Using Ansible; how to structure yaml and projects
I find ansible to be very easy to jump into using, but all the different ways to structure projects can make it confusing to understand how to optimally stucture things. This is in part due to changes in ansible over time that have substantially altered the best ways to accomplish things. I am going to briefly show how to better understand the yaml file format since it rarely seems to get covered and then go over methods I use for ansible project structure on the whole.
Ansible is a frequent part of my projects
To see how I have put ansible to use, check out my writeup on building a kubernetes cluster on digitalocean Cluster built with ansible. That was just one use for it. I also have an ansible playbook for building my development machine (Build an Ubuntu dev machine) so that I can quickly restore/rebuild if I have a major issue, and other playbooks for tasks like docker image builds and raspberry pi installation.
How yaml format works
Yaml and json are mostly interoperable, yaml is just a simplified form. Think of yaml as json without any braces/brackets, and a few other changes.
There are dictionaries and arrays
These are the yaml building blocks, any yaml structure is composed of these used in combination. As I mentioned, it is like json except without any of the braces and brackets, which can make it a bit harder to separate one structure from another, but also makes the syntax very clean.
Levels of indentation define object structure -
Arrays or dictionaries at a specific level (of nesting) must have at least as much indentation as the current block level. Since there are no braces/brackets it takes python approach where indentation is critical to defining structures.
Nested Dictionaries are dependent on greater nesting
A nested dictionary MUST have greater indentation to indicate it is nested. A dictionary is key-value pairs, just like a JSON object.
key: value
key2:
subkey: value
subkey3:
nestedkey: value
Arrays do not require greater nesting than the defining key
An array does not need to be nested, so both of these are valid:
arr1:
- member1
- member2
arr2:
- member1
- member2
Arrays use the dash (-) to denote members since it does not use brackets ([ ]) or commas like would be the case in JSON. Since both of these are valid you will run into both and it is just something to remember that it is just a style preference.
How Ansible code is structured
It can be confusing looking at different examples because there are several/many ways to do it, but here are the building blocks and how they are put together.
Play -
A play is a block level above tasks. It specifies hosts and attaches one or more tasks to run on them. If you wanted to run just a single task, the play would have an associated task and module/keyswords to define what it does with those hosts.
---
- hosts: groupname
// other options (become, gather facts, ..)
tasks:
// Array of tasks
The nice thing about ansible structure however is that you can break the tasks off into tasks files or roles so that the play specifies the hosts to target just once and then tasks/roles are attached based on some logic.
Tasks -
Uses module, modules options, and keywords to define actions to execute. The target hosts are determined by the containing play object. If the task is in a task file the “task:” heading does not need to be specified either, just sets of module/keyword combinations.

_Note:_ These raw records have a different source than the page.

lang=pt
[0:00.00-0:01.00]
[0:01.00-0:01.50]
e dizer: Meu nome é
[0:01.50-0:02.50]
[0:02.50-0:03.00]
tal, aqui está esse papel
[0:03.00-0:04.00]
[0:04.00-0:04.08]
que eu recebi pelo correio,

- name: Check if ripgrep is installed
command: dpkg-query -W ripgrep
register: check_deb
In this instance there is a module (command) keyword (register) and the name, which is technically a keyword but is used at the start of most tasks so that is not important to know.
Keywords
These are modifiers available for use in tasks. They are not module specific, but may alter the task/module behavior.

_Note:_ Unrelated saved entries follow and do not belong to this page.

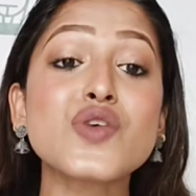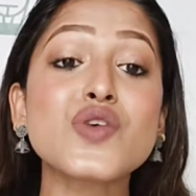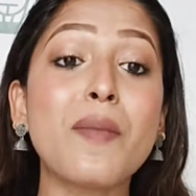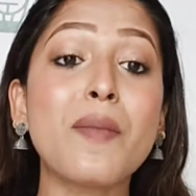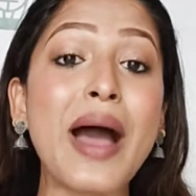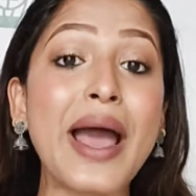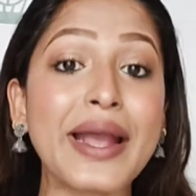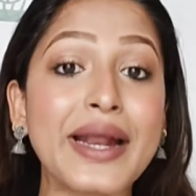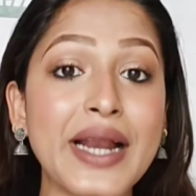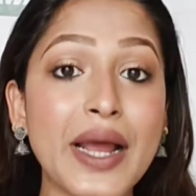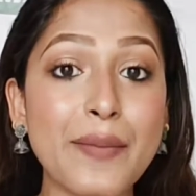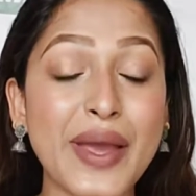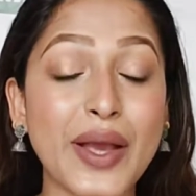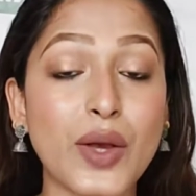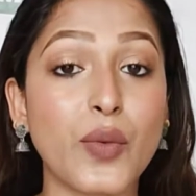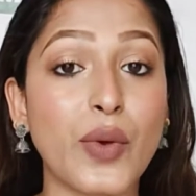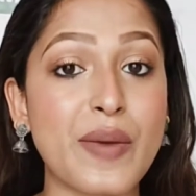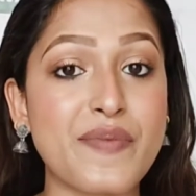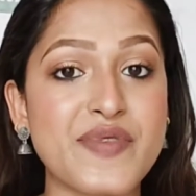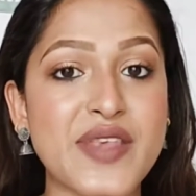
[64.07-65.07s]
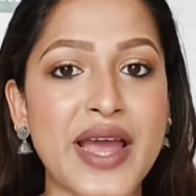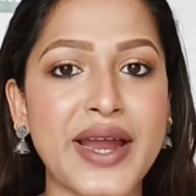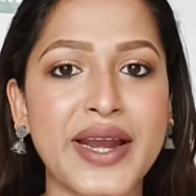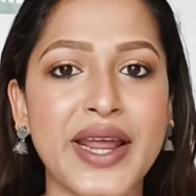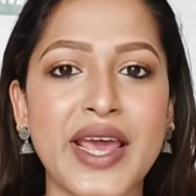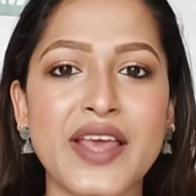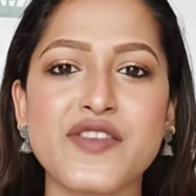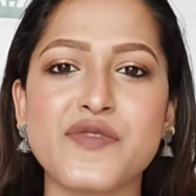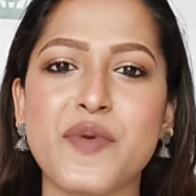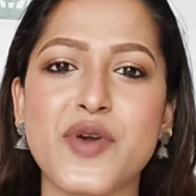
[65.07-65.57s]
सो so, माइग्लाम एक वेबसाइट
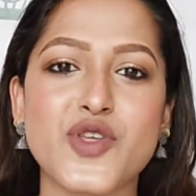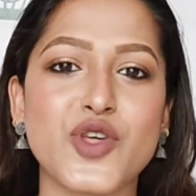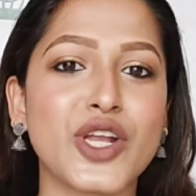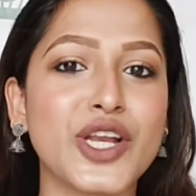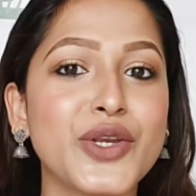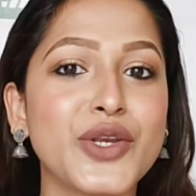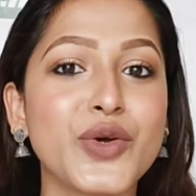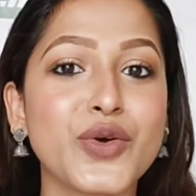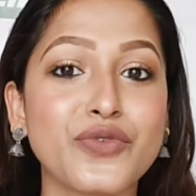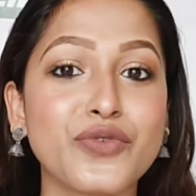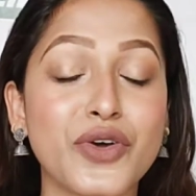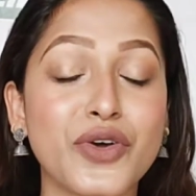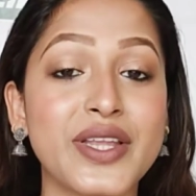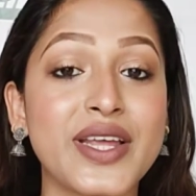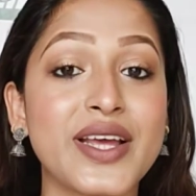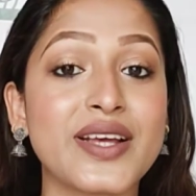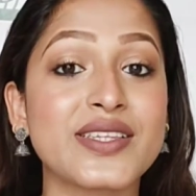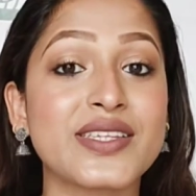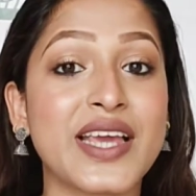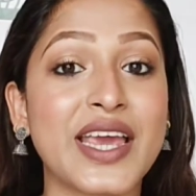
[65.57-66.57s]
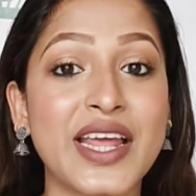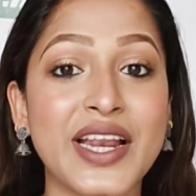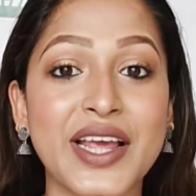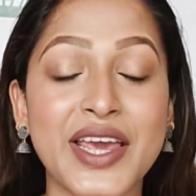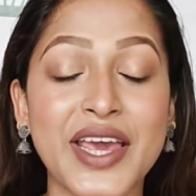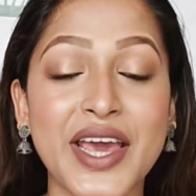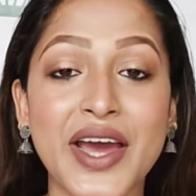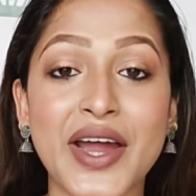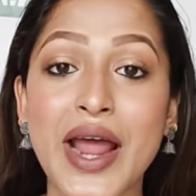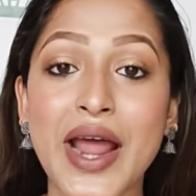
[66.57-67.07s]
है स्पेशली नोन फॉर दियर स्किन
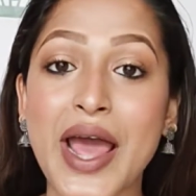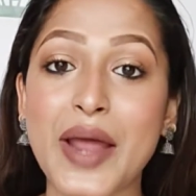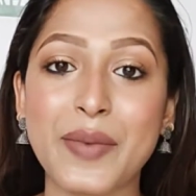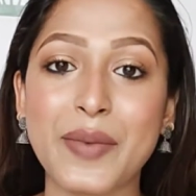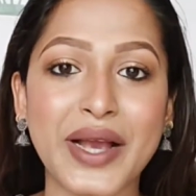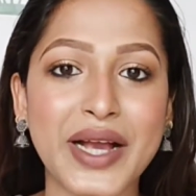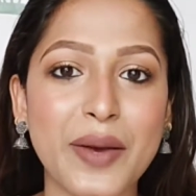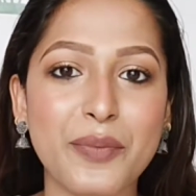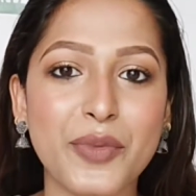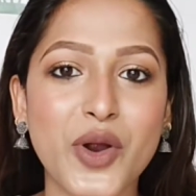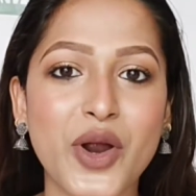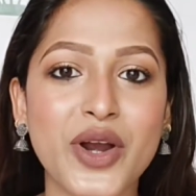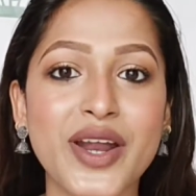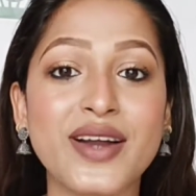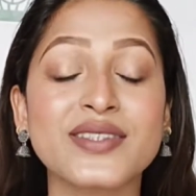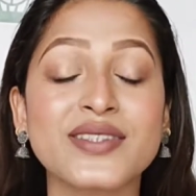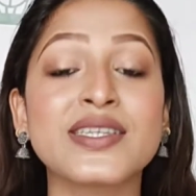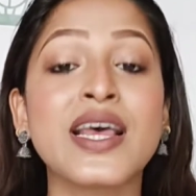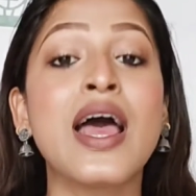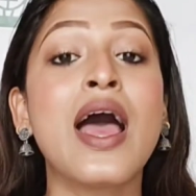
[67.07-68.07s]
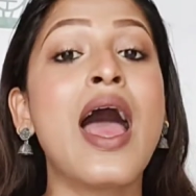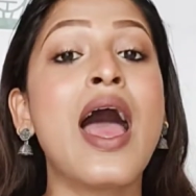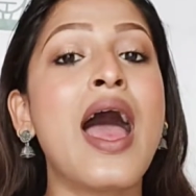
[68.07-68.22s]
केयर एंड मेकअप प्रोडक्ट्स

Some keywords are used constantly, like name
The example above already has used two; naming a task (name) registering the result (register) are both keyword commands. There are many commonly used ones like register, loop, when, vars, tags, become.

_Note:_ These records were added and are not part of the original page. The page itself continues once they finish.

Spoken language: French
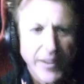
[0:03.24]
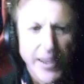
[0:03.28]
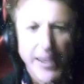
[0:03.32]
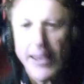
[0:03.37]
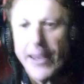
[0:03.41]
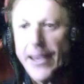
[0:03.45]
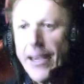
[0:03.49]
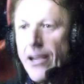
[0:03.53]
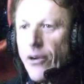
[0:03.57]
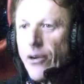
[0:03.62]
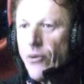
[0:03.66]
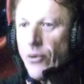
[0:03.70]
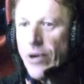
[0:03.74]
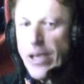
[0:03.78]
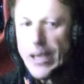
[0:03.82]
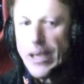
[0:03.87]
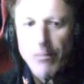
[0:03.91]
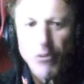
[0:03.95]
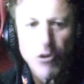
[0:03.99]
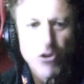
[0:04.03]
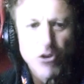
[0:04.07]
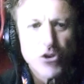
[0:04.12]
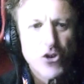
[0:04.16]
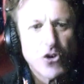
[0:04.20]
Ouais, bonjour
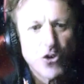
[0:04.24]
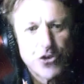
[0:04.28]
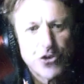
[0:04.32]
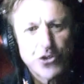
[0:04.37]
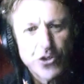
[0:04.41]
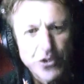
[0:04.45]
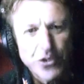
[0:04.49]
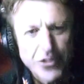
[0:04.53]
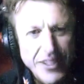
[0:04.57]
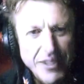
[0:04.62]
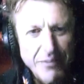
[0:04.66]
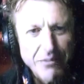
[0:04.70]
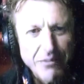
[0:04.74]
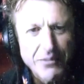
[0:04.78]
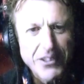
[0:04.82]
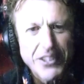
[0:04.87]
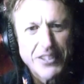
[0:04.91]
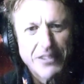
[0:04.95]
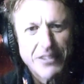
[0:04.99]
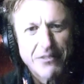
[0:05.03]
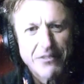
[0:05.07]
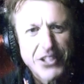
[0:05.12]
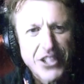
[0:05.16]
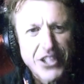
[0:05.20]
sur Sam, c'est Michel
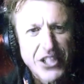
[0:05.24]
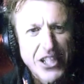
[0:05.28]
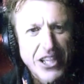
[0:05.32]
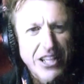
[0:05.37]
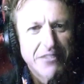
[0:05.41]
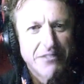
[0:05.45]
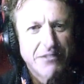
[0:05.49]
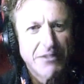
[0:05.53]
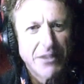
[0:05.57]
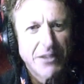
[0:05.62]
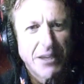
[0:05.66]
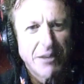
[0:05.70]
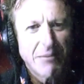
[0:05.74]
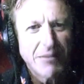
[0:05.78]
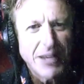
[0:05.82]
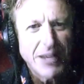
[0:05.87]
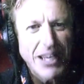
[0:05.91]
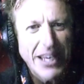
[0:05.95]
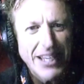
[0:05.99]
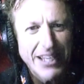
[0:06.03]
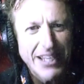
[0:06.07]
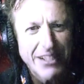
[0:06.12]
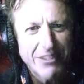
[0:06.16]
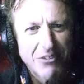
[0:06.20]
Virbac. Voilà,
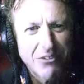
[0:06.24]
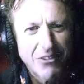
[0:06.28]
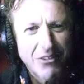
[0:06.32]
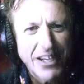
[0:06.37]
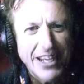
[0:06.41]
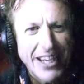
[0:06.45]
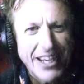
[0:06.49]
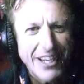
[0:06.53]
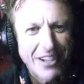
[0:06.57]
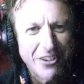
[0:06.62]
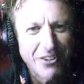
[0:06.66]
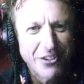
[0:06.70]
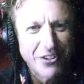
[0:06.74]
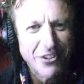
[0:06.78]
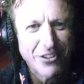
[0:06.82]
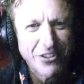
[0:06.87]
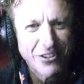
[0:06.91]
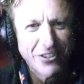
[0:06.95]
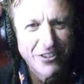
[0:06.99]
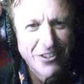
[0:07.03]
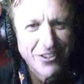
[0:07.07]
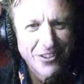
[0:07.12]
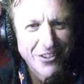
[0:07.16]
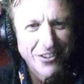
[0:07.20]
le,
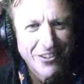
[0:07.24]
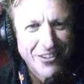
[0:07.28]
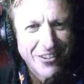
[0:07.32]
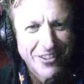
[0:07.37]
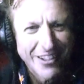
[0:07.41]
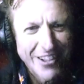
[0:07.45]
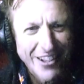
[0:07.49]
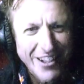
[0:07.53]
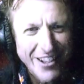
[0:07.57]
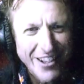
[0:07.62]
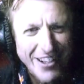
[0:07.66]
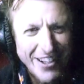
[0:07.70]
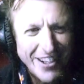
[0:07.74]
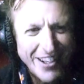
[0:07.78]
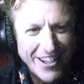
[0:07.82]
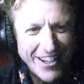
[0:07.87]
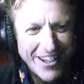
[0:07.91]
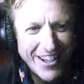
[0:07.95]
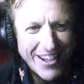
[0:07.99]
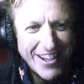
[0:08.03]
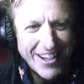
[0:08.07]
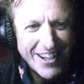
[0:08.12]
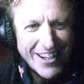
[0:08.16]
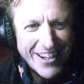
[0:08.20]
temps un peu
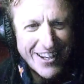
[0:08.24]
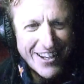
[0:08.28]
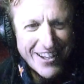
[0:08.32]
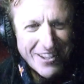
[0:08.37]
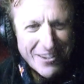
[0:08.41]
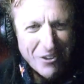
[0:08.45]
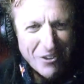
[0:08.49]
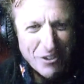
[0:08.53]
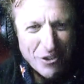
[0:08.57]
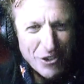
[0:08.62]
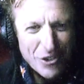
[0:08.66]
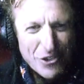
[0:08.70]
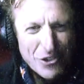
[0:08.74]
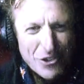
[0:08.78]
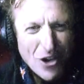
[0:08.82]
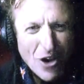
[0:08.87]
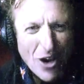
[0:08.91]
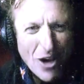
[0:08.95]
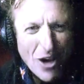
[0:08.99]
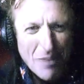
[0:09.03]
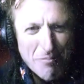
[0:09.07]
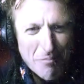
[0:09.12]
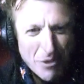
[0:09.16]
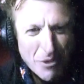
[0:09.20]
plus clément est
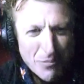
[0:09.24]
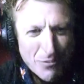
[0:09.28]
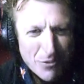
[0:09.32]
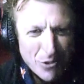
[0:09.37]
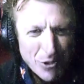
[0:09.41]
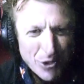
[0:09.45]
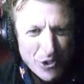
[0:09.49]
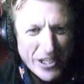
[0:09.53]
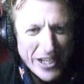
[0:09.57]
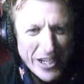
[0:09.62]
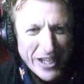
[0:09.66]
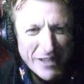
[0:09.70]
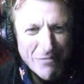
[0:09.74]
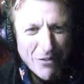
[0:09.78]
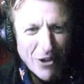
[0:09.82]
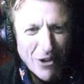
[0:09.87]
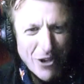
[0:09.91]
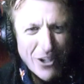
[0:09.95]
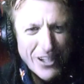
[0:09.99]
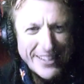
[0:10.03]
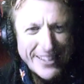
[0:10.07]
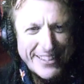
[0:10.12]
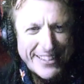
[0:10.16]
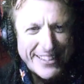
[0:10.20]
arrivé et nous
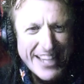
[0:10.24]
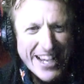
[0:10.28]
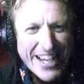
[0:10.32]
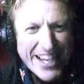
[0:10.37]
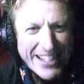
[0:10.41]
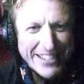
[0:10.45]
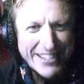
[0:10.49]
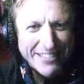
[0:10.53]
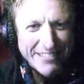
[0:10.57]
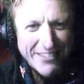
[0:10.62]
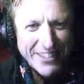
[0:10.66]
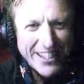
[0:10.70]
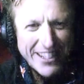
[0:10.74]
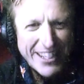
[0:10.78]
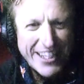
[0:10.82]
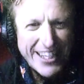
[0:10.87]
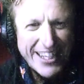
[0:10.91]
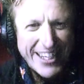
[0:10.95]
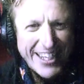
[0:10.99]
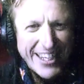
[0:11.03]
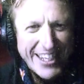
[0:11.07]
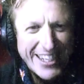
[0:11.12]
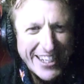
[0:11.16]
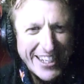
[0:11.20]
sommes rentrés dans le
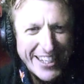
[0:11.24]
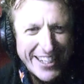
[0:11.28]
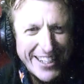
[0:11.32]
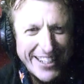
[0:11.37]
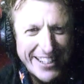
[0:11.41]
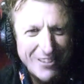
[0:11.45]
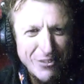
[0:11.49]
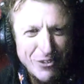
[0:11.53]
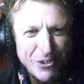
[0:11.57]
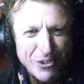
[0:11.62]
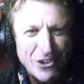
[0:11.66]
Pacifique.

Keywords add generic functionality to modules
Keywords perform generally useful functionality that can apply to most modules. They can allow looping over input, saving output, making a task conditional upon various factors, and more.
Module
Modules specify the action for a task, which is modified with options to the module and keywords. This example is of the file module.
file:
path: "{{ tmp_dir }}"
state: absent
There are a huge number of modules, so the module documentation index is your friend Ansible All Modules Index . Sub keys specify module options (path, state, in this case), but this will vary module to module. Before trying to put together your own setup to accomplish a task, it is always best to check the module index first.
Playbook -
File containing plays set up to run tasks. You can put everything (plays, tasks, vars …) in monolithic playbooks or break things up using roles. The latter is preferred because it allows taking advantage of the modular structure of ansible so you can set up re-usable tasks, split out variables, files, host information and so forth and have some sort of clear organization.
To run a playbook -
ansible-playbook playbook.yml
Block -
Arbitrary grouping block that allows you to set keywords for all tasks container within that block. Allows a level of organization above tasks but less than roles/playbooks. This example adds a when condition, so the grouped tasks are executed only when it is true.
- name: "Install Helm"
block:
- name: "Task 1"
get_url:
url: https://raw.githubusercontent.com/helm/helm/master/scripts/get
dest: "{{ tmp_dir }}/get_helm.sh"
- name: "Task 2"
shell: "{{ tmp_dir }}/get_helm.sh"
when: helm_exists.rc > 0
Roles -
A set of tasks with all the supporting vars, files, handlers organized into separate files, but readily available. The tasks are also in their own file. The tasks from a role are then called in by an organizing playbook. Each category (task, var, handlers) gets its own folder and the files inside are assumed to contain just that type of code.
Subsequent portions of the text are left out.